Monitoring from the desktop
Quick status check via SSH
A simple script to check the status of all three routers:
#!/usr/bin/env bash
# ~/.local/bin/unifi-status
# Quick health check across all three sites
for router in prevernal vernal estival; do
echo "=== $router ==="
ssh -o ConnectTimeout=5 "$router" \
'echo "Uptime: $(uptime -p)"; echo "Load: $(cat /proc/loadavg | cut -d" " -f1-3)"; wg show | grep -E "peer:|latest handshake:"' 2>/dev/null \
|| echo "Connection failed"
echo
done
Make it executable and run it from anywhere:
chmod +x ~/.local/bin/unifi-status
unifi-status
Alert notifications
The UniFi Network application sends email alerts for network events: device offline, high CPU usage, rogue AP detected, and similar. Configure the notification email in the web UI under Settings > Notifications.
Point it at your self-hosted mail server, which delivers alerts to your inbox alongside everything else. For critical alerts, configure a separate notification via the homelab monitoring setup.
Backup and restore
Automated backups
The UniFi Network application backs up its configuration automatically. Verify the backup schedule and location in Settings > System > Backups. The backup file contains the full network configuration including all VLANs, firewall rules, WireGuard configuration, and device settings.

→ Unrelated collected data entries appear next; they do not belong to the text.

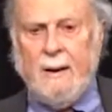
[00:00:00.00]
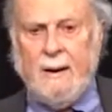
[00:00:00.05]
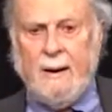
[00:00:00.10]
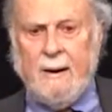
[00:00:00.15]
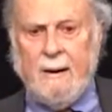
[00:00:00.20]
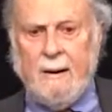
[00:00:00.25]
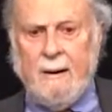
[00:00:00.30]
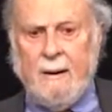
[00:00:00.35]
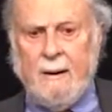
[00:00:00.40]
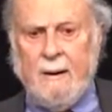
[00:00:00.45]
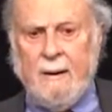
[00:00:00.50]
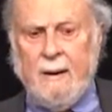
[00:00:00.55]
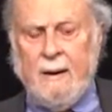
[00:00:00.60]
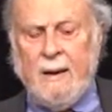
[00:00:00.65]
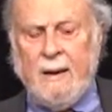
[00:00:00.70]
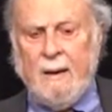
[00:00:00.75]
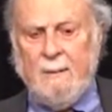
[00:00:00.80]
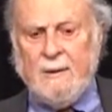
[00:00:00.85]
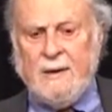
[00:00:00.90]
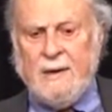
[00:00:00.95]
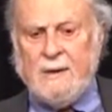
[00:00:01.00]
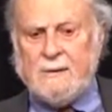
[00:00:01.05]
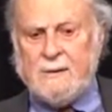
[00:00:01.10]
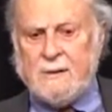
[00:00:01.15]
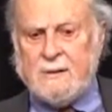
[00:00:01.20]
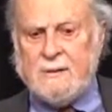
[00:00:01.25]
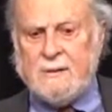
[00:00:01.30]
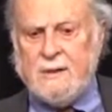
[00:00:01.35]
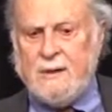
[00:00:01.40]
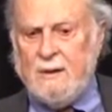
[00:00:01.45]
Uh, I mean, he
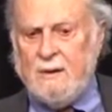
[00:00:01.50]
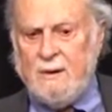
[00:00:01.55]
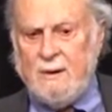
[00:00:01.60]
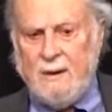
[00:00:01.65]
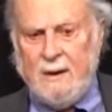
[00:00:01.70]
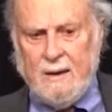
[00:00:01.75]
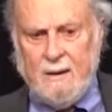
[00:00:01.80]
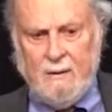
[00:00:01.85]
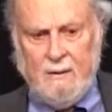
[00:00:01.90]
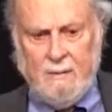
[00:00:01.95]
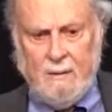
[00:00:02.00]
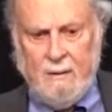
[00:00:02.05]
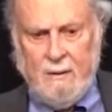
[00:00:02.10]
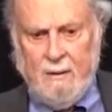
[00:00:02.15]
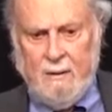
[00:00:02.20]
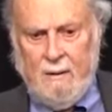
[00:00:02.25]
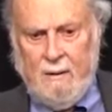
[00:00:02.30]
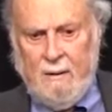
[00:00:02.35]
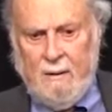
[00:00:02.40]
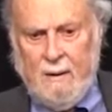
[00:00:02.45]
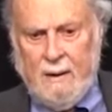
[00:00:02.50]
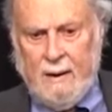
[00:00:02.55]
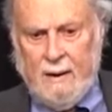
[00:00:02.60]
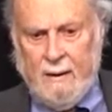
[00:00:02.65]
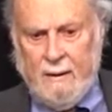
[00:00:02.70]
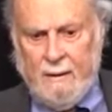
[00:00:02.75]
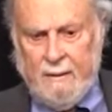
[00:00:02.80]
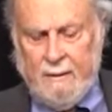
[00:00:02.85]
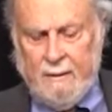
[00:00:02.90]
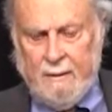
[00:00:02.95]
succeeded in
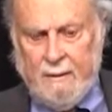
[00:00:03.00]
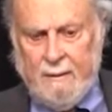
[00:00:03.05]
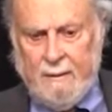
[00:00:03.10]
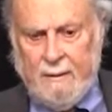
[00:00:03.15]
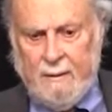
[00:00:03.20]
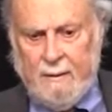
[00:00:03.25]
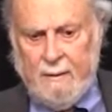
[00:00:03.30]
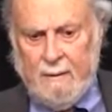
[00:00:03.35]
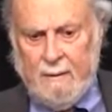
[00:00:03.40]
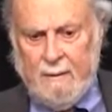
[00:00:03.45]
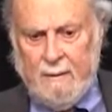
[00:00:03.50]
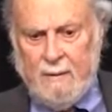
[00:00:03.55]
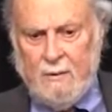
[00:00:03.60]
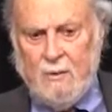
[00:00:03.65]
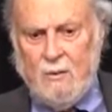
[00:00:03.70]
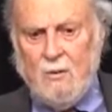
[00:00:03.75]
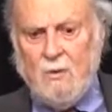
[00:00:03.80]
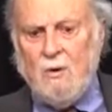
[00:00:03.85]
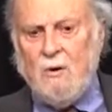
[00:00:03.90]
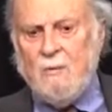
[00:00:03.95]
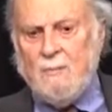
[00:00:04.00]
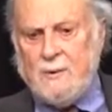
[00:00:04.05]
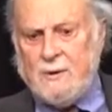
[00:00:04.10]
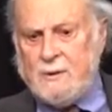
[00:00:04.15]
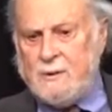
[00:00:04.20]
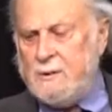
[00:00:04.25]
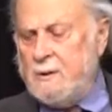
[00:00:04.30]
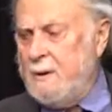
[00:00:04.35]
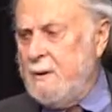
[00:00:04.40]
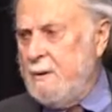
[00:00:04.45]
uh, uh,
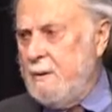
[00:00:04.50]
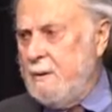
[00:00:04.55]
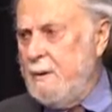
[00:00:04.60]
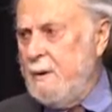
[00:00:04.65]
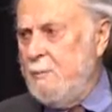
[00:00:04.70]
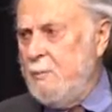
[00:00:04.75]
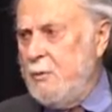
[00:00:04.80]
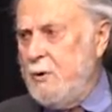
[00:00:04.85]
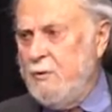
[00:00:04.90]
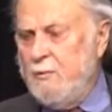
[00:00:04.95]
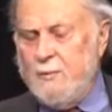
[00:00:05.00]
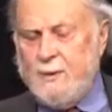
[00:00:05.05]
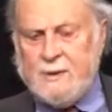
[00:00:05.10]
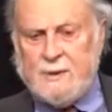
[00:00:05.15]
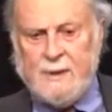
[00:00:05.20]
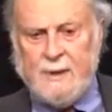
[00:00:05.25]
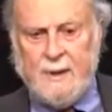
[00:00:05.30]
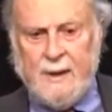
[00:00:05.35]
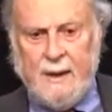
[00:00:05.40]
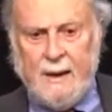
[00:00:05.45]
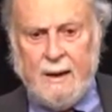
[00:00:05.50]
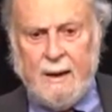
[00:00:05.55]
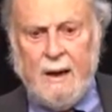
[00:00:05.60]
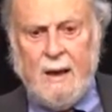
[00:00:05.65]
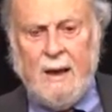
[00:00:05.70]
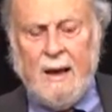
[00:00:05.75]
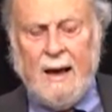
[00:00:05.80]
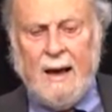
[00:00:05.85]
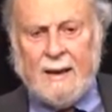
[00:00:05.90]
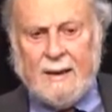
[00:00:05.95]
enormous uh, improvements in that.
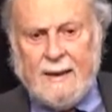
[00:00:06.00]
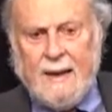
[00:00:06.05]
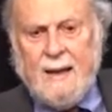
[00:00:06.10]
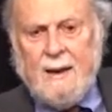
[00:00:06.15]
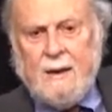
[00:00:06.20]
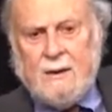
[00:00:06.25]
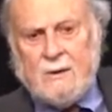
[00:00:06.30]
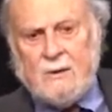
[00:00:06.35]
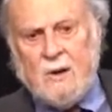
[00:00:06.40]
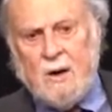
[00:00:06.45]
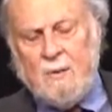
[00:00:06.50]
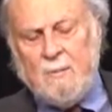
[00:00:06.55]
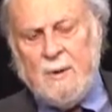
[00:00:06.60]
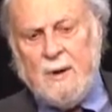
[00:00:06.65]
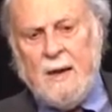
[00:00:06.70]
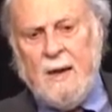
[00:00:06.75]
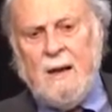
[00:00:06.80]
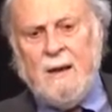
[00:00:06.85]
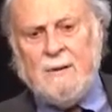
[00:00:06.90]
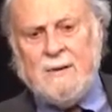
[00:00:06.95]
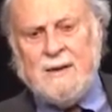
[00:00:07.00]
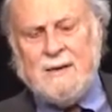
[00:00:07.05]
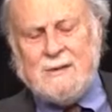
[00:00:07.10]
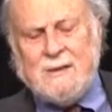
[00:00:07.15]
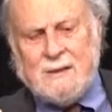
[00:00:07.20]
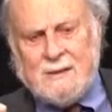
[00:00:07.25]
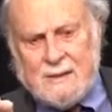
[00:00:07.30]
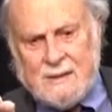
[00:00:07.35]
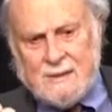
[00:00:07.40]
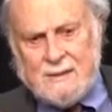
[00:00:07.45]
Again, it taught me this
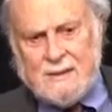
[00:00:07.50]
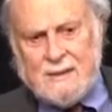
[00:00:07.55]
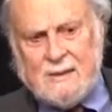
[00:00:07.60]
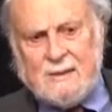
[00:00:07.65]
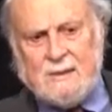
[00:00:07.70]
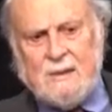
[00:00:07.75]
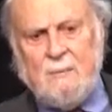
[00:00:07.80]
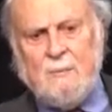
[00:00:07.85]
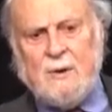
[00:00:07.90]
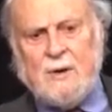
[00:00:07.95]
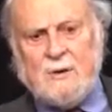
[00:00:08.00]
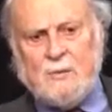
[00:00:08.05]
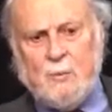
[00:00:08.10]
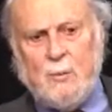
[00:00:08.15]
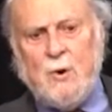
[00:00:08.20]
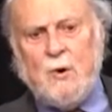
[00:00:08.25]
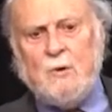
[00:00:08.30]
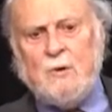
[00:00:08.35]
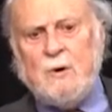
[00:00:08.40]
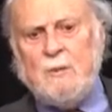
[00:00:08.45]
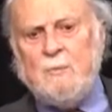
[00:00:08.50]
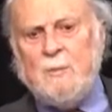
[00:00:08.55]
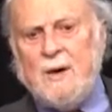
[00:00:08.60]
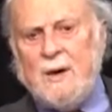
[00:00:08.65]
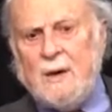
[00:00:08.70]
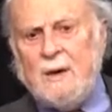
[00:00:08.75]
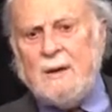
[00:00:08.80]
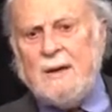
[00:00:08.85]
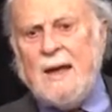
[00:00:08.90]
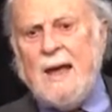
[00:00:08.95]
is a system that's broken,
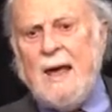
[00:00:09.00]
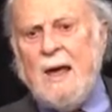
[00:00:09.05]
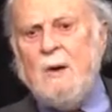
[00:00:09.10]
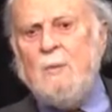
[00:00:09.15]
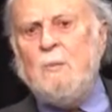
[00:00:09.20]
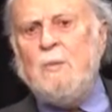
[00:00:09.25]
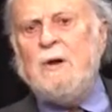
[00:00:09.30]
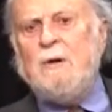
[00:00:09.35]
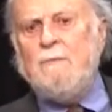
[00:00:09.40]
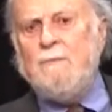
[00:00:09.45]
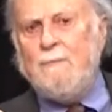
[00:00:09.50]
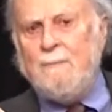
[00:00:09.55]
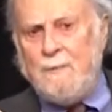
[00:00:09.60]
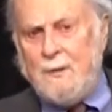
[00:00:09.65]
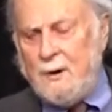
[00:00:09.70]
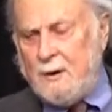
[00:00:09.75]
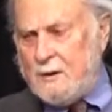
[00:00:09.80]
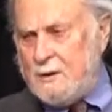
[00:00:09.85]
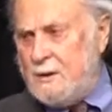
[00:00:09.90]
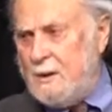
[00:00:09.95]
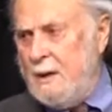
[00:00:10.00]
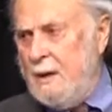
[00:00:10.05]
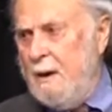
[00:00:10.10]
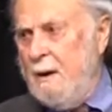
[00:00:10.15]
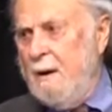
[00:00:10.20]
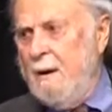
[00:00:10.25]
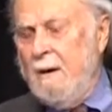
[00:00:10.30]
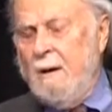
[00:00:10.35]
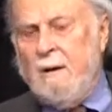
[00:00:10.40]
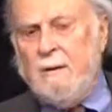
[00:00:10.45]
but it can be fixed.
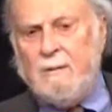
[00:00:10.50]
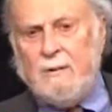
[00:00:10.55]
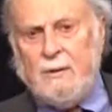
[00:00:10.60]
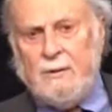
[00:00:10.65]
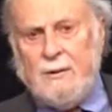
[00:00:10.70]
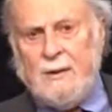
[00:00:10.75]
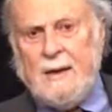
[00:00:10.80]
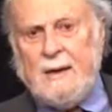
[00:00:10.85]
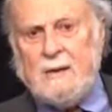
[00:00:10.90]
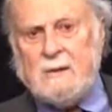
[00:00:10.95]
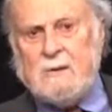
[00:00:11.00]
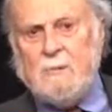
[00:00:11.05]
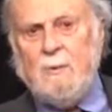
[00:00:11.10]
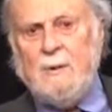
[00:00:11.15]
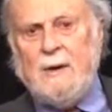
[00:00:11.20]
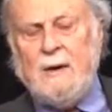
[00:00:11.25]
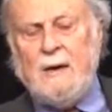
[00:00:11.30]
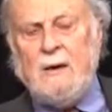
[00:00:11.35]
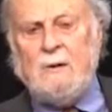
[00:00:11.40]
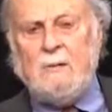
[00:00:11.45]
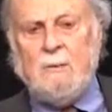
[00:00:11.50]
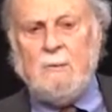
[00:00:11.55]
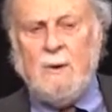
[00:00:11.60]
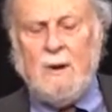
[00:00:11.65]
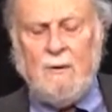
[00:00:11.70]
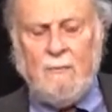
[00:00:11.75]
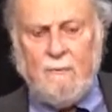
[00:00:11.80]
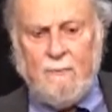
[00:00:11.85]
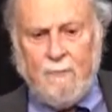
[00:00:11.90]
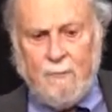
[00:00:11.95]
The thing is that we need to
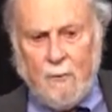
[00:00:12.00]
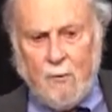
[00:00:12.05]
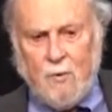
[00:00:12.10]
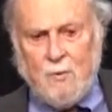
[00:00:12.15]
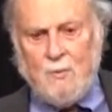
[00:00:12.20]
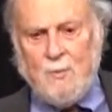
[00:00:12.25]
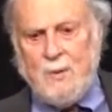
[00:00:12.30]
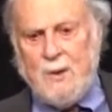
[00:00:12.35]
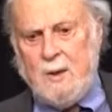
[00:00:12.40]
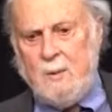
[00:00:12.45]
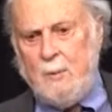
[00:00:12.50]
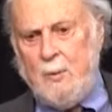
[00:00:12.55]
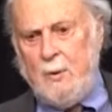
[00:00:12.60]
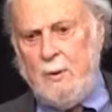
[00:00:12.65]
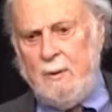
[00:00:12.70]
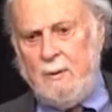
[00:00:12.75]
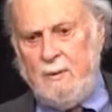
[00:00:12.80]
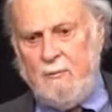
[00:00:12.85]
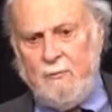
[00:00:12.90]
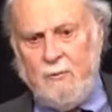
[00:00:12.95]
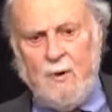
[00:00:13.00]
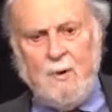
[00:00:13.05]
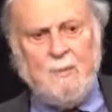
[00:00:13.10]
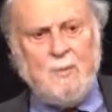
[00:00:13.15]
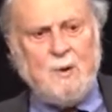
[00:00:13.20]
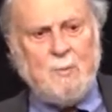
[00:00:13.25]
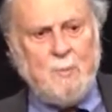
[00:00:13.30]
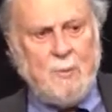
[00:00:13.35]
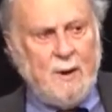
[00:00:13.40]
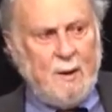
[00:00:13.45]
inform people, inform
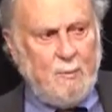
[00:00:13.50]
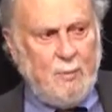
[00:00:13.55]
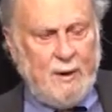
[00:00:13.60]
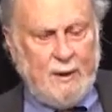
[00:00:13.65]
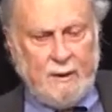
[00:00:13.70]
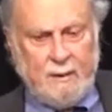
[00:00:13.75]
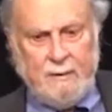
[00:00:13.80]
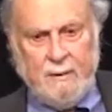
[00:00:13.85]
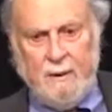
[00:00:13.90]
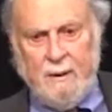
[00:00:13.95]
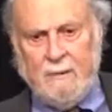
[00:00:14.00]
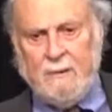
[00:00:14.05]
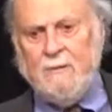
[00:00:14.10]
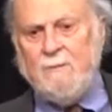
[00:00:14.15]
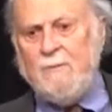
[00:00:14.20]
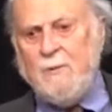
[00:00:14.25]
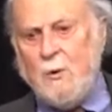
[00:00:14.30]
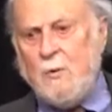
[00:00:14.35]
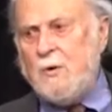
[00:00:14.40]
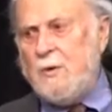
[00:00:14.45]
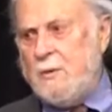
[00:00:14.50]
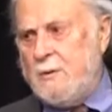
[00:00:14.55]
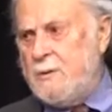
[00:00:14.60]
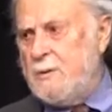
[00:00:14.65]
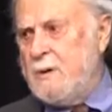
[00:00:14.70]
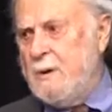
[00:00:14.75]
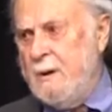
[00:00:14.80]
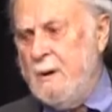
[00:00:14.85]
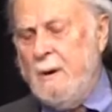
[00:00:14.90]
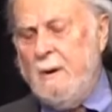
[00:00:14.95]
the public, the voters,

Copy backups off the router to the homelab NAS:
# From the desktop, pull the latest backup from Prevernal
rsync -avz root@10.1.0.1:/data/autobackup/ \
/media/${USER}/NAS/Backups/UniFi/prevernal/
Add this to the anacron weekly jobs:
cat > ~/.anacron/cron.weekly/unifi-backup << 'EOF'
#!/usr/bin/env bash
# Pull UniFi configuration backups from all three routers
for router in prevernal vernal estival; do
ip=$(ssh -G "$router" | grep "^hostname " | awk '{print $2}')
rsync -avz --quiet "root@${router}:/data/autobackup/" \
"/media/${USER}/NAS/Backups/UniFi/${router}/" 2>/dev/null \
|| echo "Backup failed for $router"
done
EOF
chmod 0755 ~/.anacron/cron.weekly/unifi-backup
Manual backup
To export a manual backup from the web UI: Settings > System > Backups > Download Backup. Store the resulting .unf file in the NAS backup directory alongside the automated copies.
SSH security note
SSH port 22 should never be exposed to the internet. Restrict access to your admin IP address using firewall rules, and use the WireGuard VPN for remote access rather than opening SSH to the public internet. The SSH configuration in this series accesses the routers only via the internal network or through the WireGuard tunnel, never directly from the internet.
The UniFi web interface handles the vast majority of configuration tasks. SSH is a troubleshooting and automation tool, not the primary management interface. Ubiquiti’s own guidance is to avoid using SSH unless necessary for advanced troubleshooting, since manual changes can be overwritten by the controller. Keep that in mind before making changes at the command line.